Christa Ludwig ist eine wunderbare Oper! Ich liebe diese Frau. Es ist ein Spektakel, neben ihr zu sitzen – fast, als würde man bei einem WM-Finale im Fußballstadion neben Waldi Hartmann hocken. Bevor es nach der Opern-Halbzeitpause wieder losging, sagte Christa Ludwig: "Hübsch. Alles hübsch. Manches hätte sich der Regisseur auch sparen können. Aber der Abbado, der musiziert wirklich schön." Musiziert schön! Frau Kammersängerin! So hat der Karajan das nie gekonnt! Abbado hat nicht schön musiziert, sondern eine Welt geformt. Eine Welt voller Menschen, guter, böser, sehnsuchtsvoller Menschen. Und das alles nur durch Klang. Ohne Reden. Das habe ich ihr natürlich nicht gesagt. Denn Frau Ludwig hat mir schon erzählt, nachdem sie mich erkannt hatte, dass Kritiker eigentlich keine Ahnung hätten. Also habe ich meine Klappe gehalten. Auch darüber, dass ich die Regie ebenso mittelmäßig fand wie sie – nur aus anderen Gründen. Ich konnte Christa Ludwig doch nicht erzählen, dass Hans Neuenfels ein besseres Ende gefunden hat, als Chris Kraus. Der hat Leonore und Florestan zu neuen Diktatoren gemacht. Neuenfels hatte allerdings schon gezeigt, dass die Gattin die Welt eher beiläufig gerettet hat, weil sie ihre Liebe retten wollte. Doch bei ihm war Florestan durch die Haft zerstört, entmenschlicht. Aber all das traute ich mich nicht zu flüstern. Denn ich war ja gekommen, um zuzuhören.

Nach der Aufführung habe ich Frau Ludwig verraten, dass ich ihre Aufnahme auf der Hinfahrt gleich zwei Mal gehört habe. Ihre trockene Antwort: "Ja, der Jon Vickers hatte keinen guten Tag, aber besser als dieser Tenor war er allemal" – sie meinte den Florestan von Clifton Forbis.

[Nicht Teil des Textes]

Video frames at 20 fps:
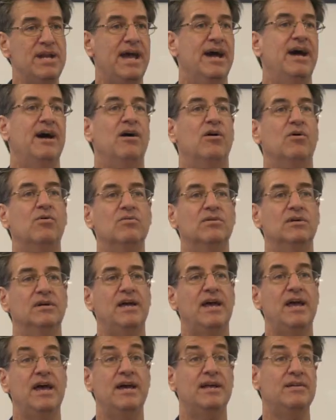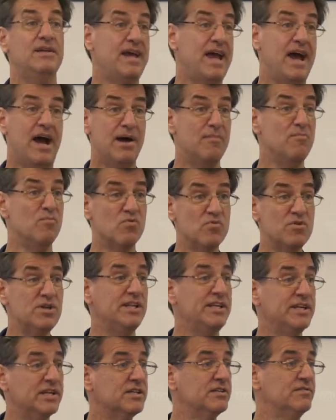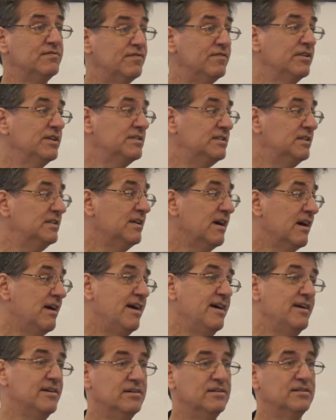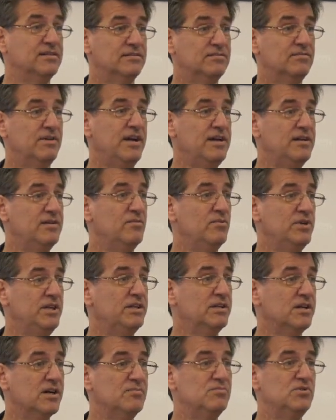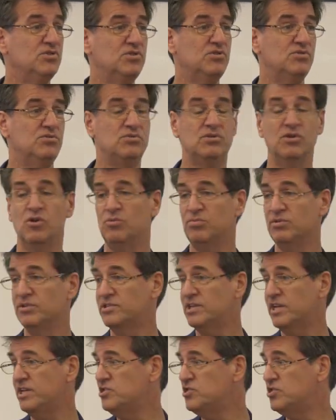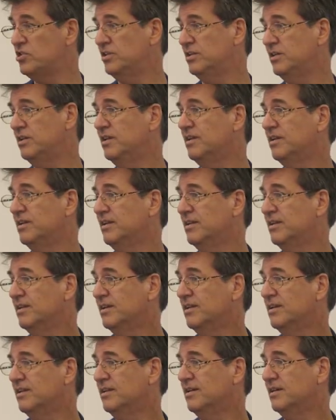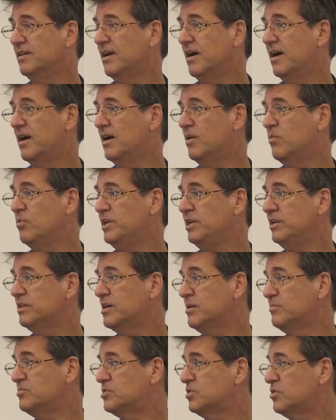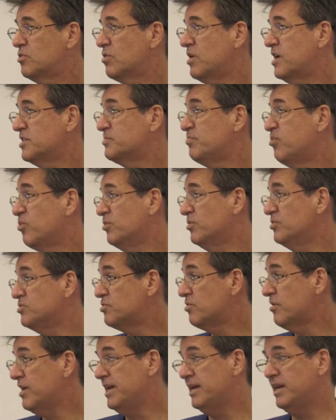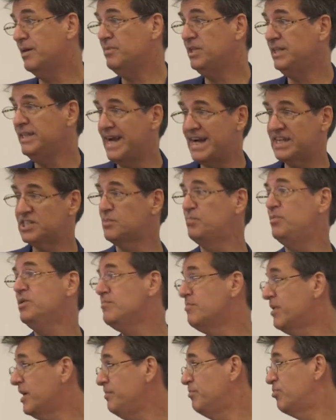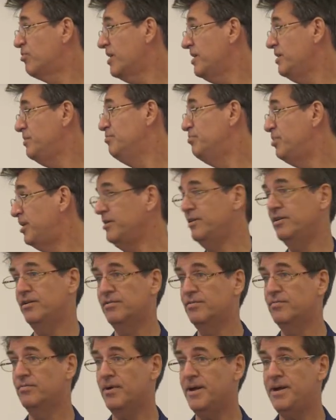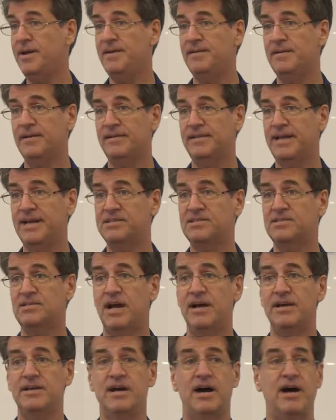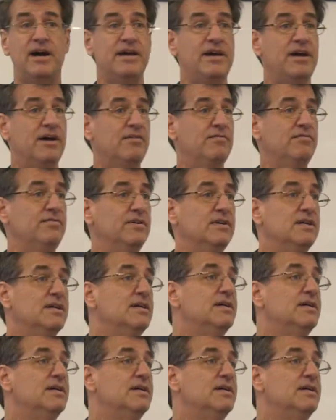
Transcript: now. And I'm really a conflicted guy, right? When it comes to globalization, uh, when it comes to cross border trade. I mean, that's been my bread and butter, right? That's, I, I have,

Mein Ohr, das an diesem Abend "Fidelio" gehört hat, hat ein Ereignis gehört, das aus dem Himmel kam, aus der Welt von Claudio Abbado, der wie kein anderer lebender Dirigent den Menschen hörbar macht. Mein anderes Ohr hat den leibhaftigen Menschen gehört, die große Christa Ludwig – die mit ihren Kommentaren eigentlich fast alles gesagt hat, was an diesem Abend zu sagen war. Und mein Mund hat sich überlegt, wie das wohl in der Karajan-Aufnahme von der Autofahrt gewesen wäre, wenn er da geplappert hätte wie die Ludwig. Dann hätte man sie am Ende gar nicht mehr gehört – und das wäre ja schade. Denn sie hat schön musiziert. Wirklich schön!

Und mein Kopf, der hat gedacht, dass Christa Ludwig einen entscheidenden Schritt zur Popularisierung der Oper getan hat. Ab sofort sollte man die Opern aus dem Festspielhaus in Baden-Baden live auf "Premiere" senden – mit Sofort-Kommentar von Christa Ludwig. Schöner kann die Oper nicht sein.